In the final room, a series of visceral yet transparent glass sculptures resembling internal organs directly embody this idea. Enclosed in wire and thread, they suggest constriction and parasitic invasion—forces that endanger vitality while exposing fragility. These works belong to her recent series Cell (2024-2025), which also includes drawings depicting abstract cellular accumulations inspired by her recent experience with cancer. At the same time, these drawings symbolically link the microcosm of the human body to the macrocosm of nature, connecting personal experience to a universal order. “When I had cancer, I thought about my body dying and where my soul would go,” she confides. “At that time, I felt that death was not just the end, but a connection to the universe or a way to continue in another universe.”

Other recent gouaches build on this idea as profound meditations on the individual’s place within a larger web of interdependence and connection. As their title suggests, Connected to the Universe, these works already express an awareness of the body and psyche as parts of a greater whole. A few years after her illness, during the COVID-19 pandemic, Shiota reflected on how little was known about the virus or the future. In that moment of uncertainty, when humanity again confronted its own fragility, she found renewed inspiration. “I felt inspired to draw a very small human always connected by a line to the cosmos, a universe of connection,” she says. “My artwork comes from these feelings.”

For the exhibition, Shiota also designed the set for a new theatrical production commissioned by Japan Society’s Performing Arts, KINKAKUJI (The Temple of the Golden Pavilion) (2025), marking the first time American audiences will see her stage design. While her installations often resemble theatrical stages, this is not her first collaboration in scenography. The play, adapted from Yukio Mishima’s 1956 novel The Temple of the Golden Pavilion—itself inspired by the true story of a young monk who burned down Kyoto’s famed Zen temple in 1950—transforms that act into a psychological and philosophical reflection on beauty, obsession and destruction, capturing postwar Japan’s moral disorientation, the fragility of idealism and the tension between the sacred and the profane.
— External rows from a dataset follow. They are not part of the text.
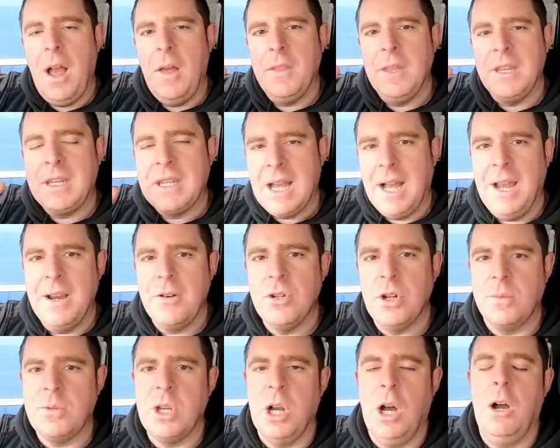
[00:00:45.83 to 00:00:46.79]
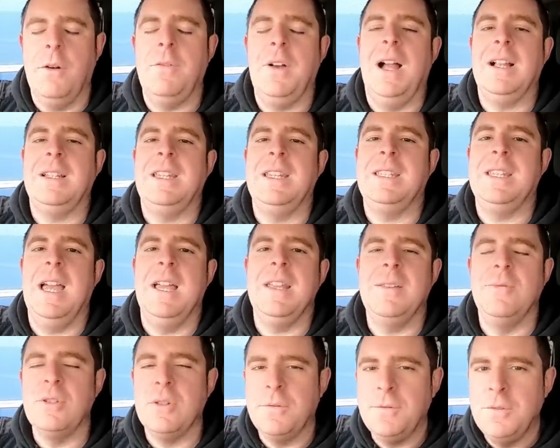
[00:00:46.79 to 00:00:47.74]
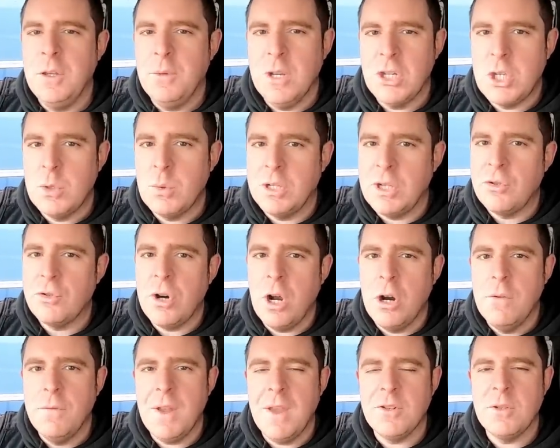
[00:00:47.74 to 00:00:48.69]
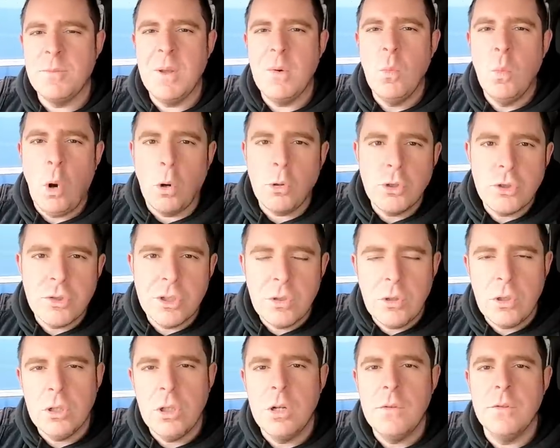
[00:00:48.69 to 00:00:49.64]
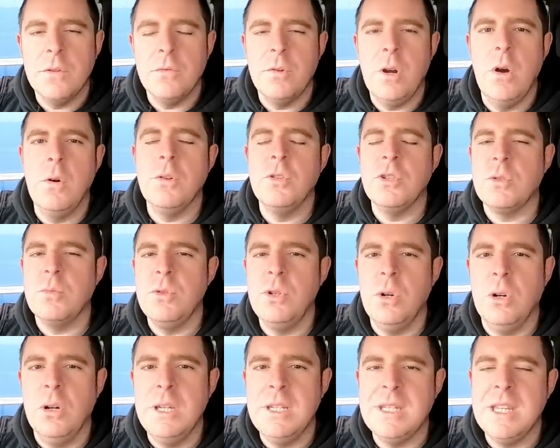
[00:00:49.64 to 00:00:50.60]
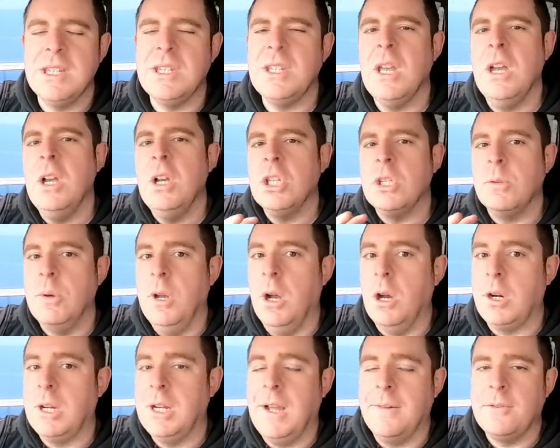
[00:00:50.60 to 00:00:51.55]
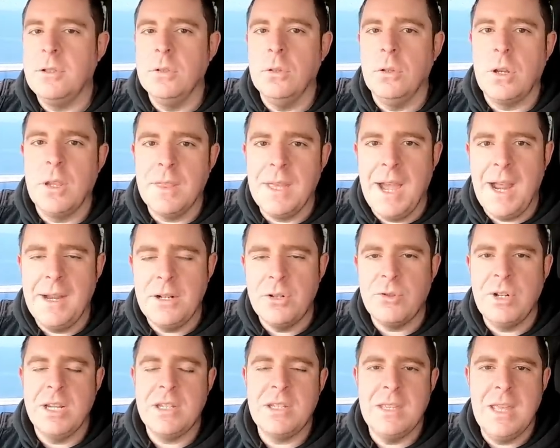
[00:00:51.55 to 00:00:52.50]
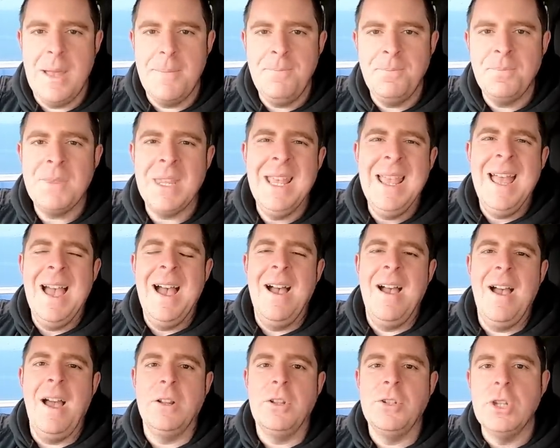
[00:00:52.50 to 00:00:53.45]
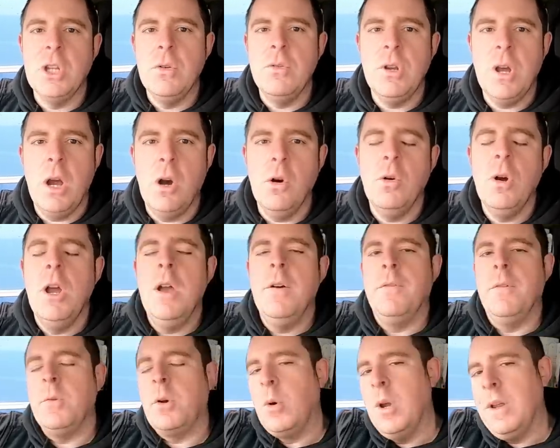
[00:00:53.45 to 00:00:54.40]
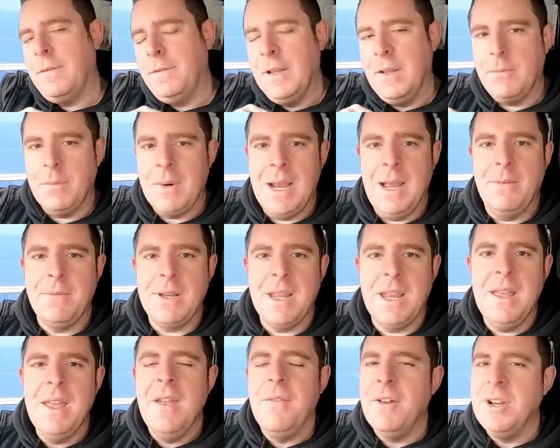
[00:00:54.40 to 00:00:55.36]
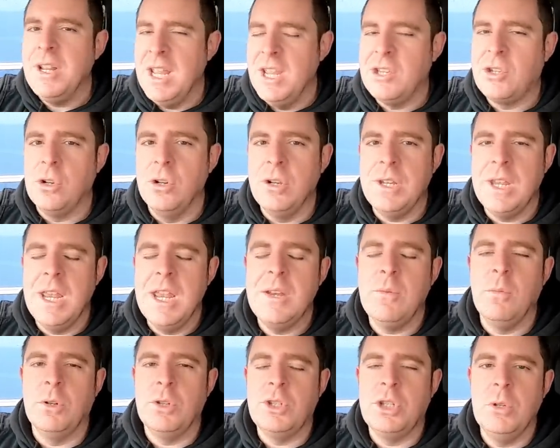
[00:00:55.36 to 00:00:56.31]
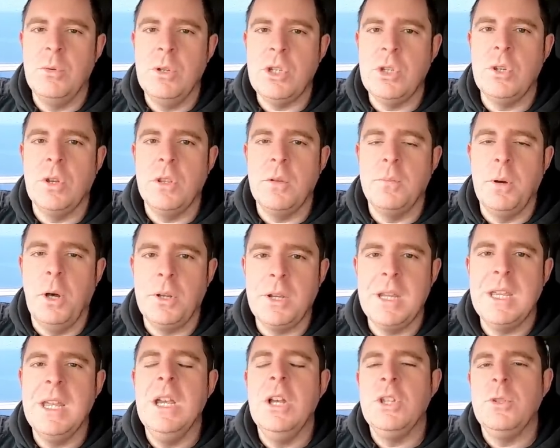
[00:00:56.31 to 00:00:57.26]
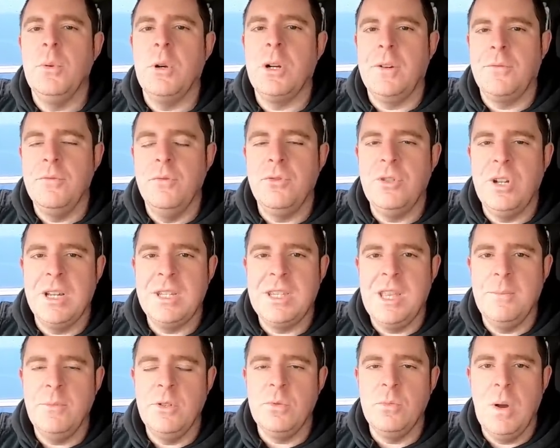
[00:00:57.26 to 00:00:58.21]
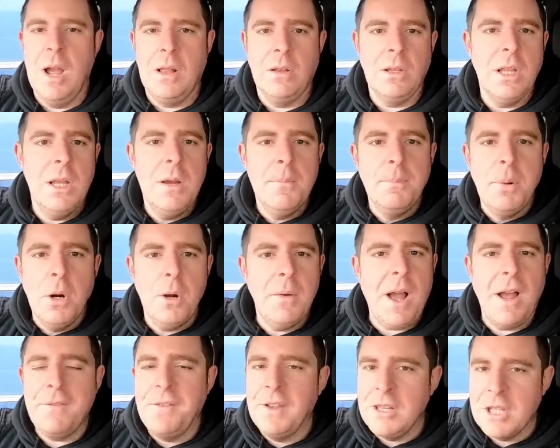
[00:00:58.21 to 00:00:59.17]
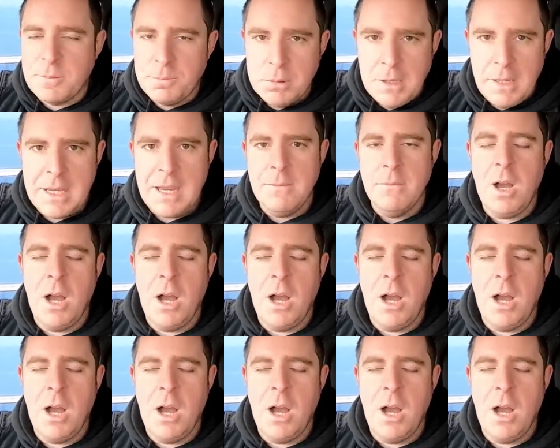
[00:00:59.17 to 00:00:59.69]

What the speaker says: The guy who dropped it off actually said there was a few issues when he drove it. It was a bit wandery all over the road and some noises, so we are going to have to look at that and address them. And I do know from a quick flip round it, but it is going to need one or two issues on the body, so we're going to have to address them as well. But I think there's plenty of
Developed with Leon Ingulsrud, the production resonated deeply with many of Shiota’s enduring themes, allowing her to expand her visual language into theatrical form. “The choreographer Leon Ingulsrud told me that the main character of the play lives in their own reality, separated from society, like behind a curtain. That got me thinking about the connection between these two worlds,” Shiota explains. “I imagined a line showing how he lives inside the curtain, sometimes he opens it to see another world and then goes back to his smaller world.” Premiering on September 11, the play demonstrated how Shiota’s emotive and symbolically charged universe could unfold into a broader choreography of narratives and memories on stage, carried by the power of storytelling already embedded in her intricately woven artistic world.

Although not organized as a conventional career survey, “Two Home Countries” enables viewers to experience the full scope of Shiota’s practice, which extends far beyond her most recognizable thread installations and sculptures to explore some of the most timeless and profound questions of human existence—distilling from the personal something wholly and universally human.